Task details: A faithful copy of every record is needed here. Images must not appear in it.

(Stored items)

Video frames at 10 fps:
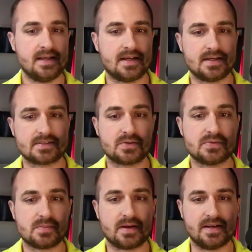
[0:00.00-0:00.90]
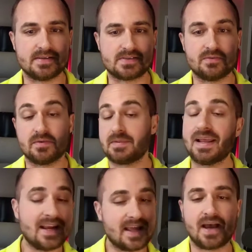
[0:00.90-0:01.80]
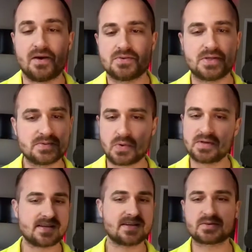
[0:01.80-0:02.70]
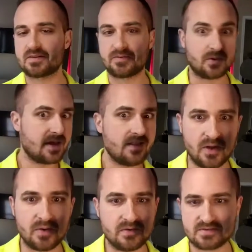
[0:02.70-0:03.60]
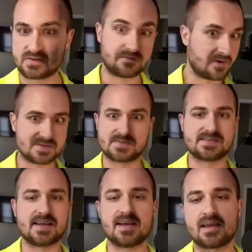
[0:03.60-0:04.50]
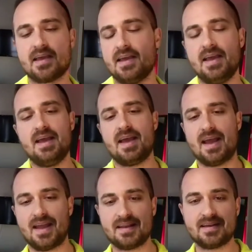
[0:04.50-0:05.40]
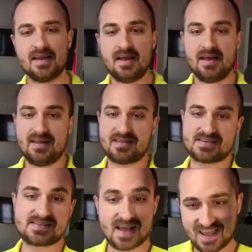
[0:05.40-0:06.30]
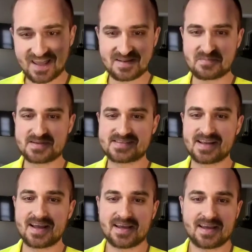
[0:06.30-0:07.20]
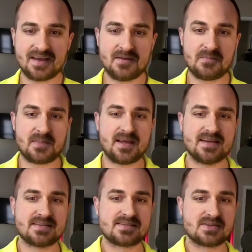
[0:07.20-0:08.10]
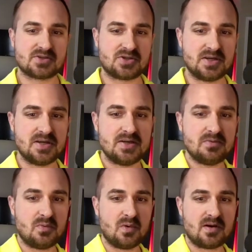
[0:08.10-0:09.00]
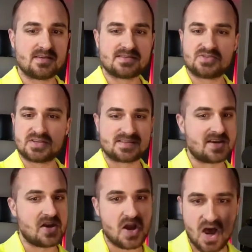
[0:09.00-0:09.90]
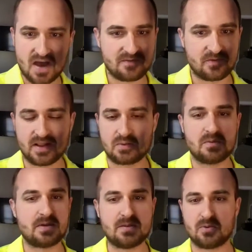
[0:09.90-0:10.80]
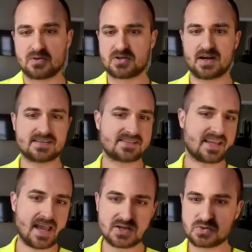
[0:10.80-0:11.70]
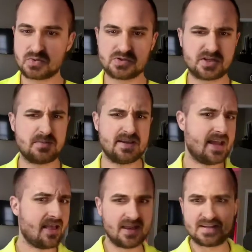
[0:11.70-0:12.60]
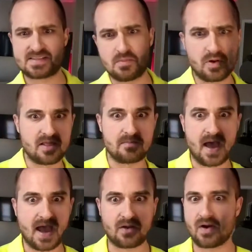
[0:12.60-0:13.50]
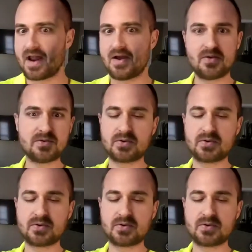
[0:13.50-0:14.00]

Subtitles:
screw somebody else over. But anyhow, she was always answering the phone, hello. So first mistake. And the second mistake is she was just not friendly. When people would try to schedule, she'd be yelling at someone in the background,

Completed exercise:
Video frames at 10 fps:
[0:00.00-0:00.90]
[0:00.90-0:01.80]
[0:01.80-0:02.70]
[0:02.70-0:03.60]
[0:03.60-0:04.50]
[0:04.50-0:05.40]
[0:05.40-0:06.30]
[0:06.30-0:07.20]
[0:07.20-0:08.10]
[0:08.10-0:09.00]
[0:09.00-0:09.90]
[0:09.90-0:10.80]
[0:10.80-0:11.70]
[0:11.70-0:12.60]
[0:12.60-0:13.50]
[0:13.50-0:14.00]

Subtitles:
screw somebody else over. But anyhow, she was always answering the phone, hello. So first mistake. And the second mistake is she was just not friendly. When people would try to schedule, she'd be yelling at someone in the background,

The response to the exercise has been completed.